» Requirement
Exact copies of all the lines below are required.

- - - - - - -

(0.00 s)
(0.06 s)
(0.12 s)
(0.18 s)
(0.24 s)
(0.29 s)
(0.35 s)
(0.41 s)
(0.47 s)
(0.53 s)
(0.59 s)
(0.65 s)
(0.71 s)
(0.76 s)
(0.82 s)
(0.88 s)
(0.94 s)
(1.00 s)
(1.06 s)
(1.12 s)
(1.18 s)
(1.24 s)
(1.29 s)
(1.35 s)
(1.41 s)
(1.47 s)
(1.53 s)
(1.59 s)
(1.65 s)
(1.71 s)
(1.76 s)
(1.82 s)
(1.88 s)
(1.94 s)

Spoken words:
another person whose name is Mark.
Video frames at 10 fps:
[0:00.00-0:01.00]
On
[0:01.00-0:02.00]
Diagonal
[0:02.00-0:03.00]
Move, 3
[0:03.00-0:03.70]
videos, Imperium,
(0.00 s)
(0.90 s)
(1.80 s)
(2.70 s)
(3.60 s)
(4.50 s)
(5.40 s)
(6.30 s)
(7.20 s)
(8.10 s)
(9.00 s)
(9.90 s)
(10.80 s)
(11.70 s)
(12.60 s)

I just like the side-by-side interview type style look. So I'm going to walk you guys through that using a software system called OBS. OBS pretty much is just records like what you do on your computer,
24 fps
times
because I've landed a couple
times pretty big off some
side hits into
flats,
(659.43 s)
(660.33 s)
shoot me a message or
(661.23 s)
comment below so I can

- - - - - - -

» Exercise solution
(0.00 s)
(0.06 s)
(0.12 s)
(0.18 s)
(0.24 s)
(0.29 s)
(0.35 s)
(0.41 s)
(0.47 s)
(0.53 s)
(0.59 s)
(0.65 s)
(0.71 s)
(0.76 s)
(0.82 s)
(0.88 s)
(0.94 s)
(1.00 s)
(1.06 s)
(1.12 s)
(1.18 s)
(1.24 s)
(1.29 s)
(1.35 s)
(1.41 s)
(1.47 s)
(1.53 s)
(1.59 s)
(1.65 s)
(1.71 s)
(1.76 s)
(1.82 s)
(1.88 s)
(1.94 s)

Spoken words:
another person whose name is Mark.
Video frames at 10 fps:
[0:00.00-0:01.00]
On
[0:01.00-0:02.00]
Diagonal
[0:02.00-0:03.00]
Move, 3
[0:03.00-0:03.70]
videos, Imperium,
(0.00 s)
(0.90 s)
(1.80 s)
(2.70 s)
(3.60 s)
(4.50 s)
(5.40 s)
(6.30 s)
(7.20 s)
(8.10 s)
(9.00 s)
(9.90 s)
(10.80 s)
(11.70 s)
(12.60 s)

I just like the side-by-side interview type style look. So I'm going to walk you guys through that using a software system called OBS. OBS pretty much is just records like what you do on your computer,
24 fps
times
because I've landed a couple
times pretty big off some
side hits into
flats,
(659.43 s)
(660.33 s)
shoot me a message or
(661.23 s)
comment below so I can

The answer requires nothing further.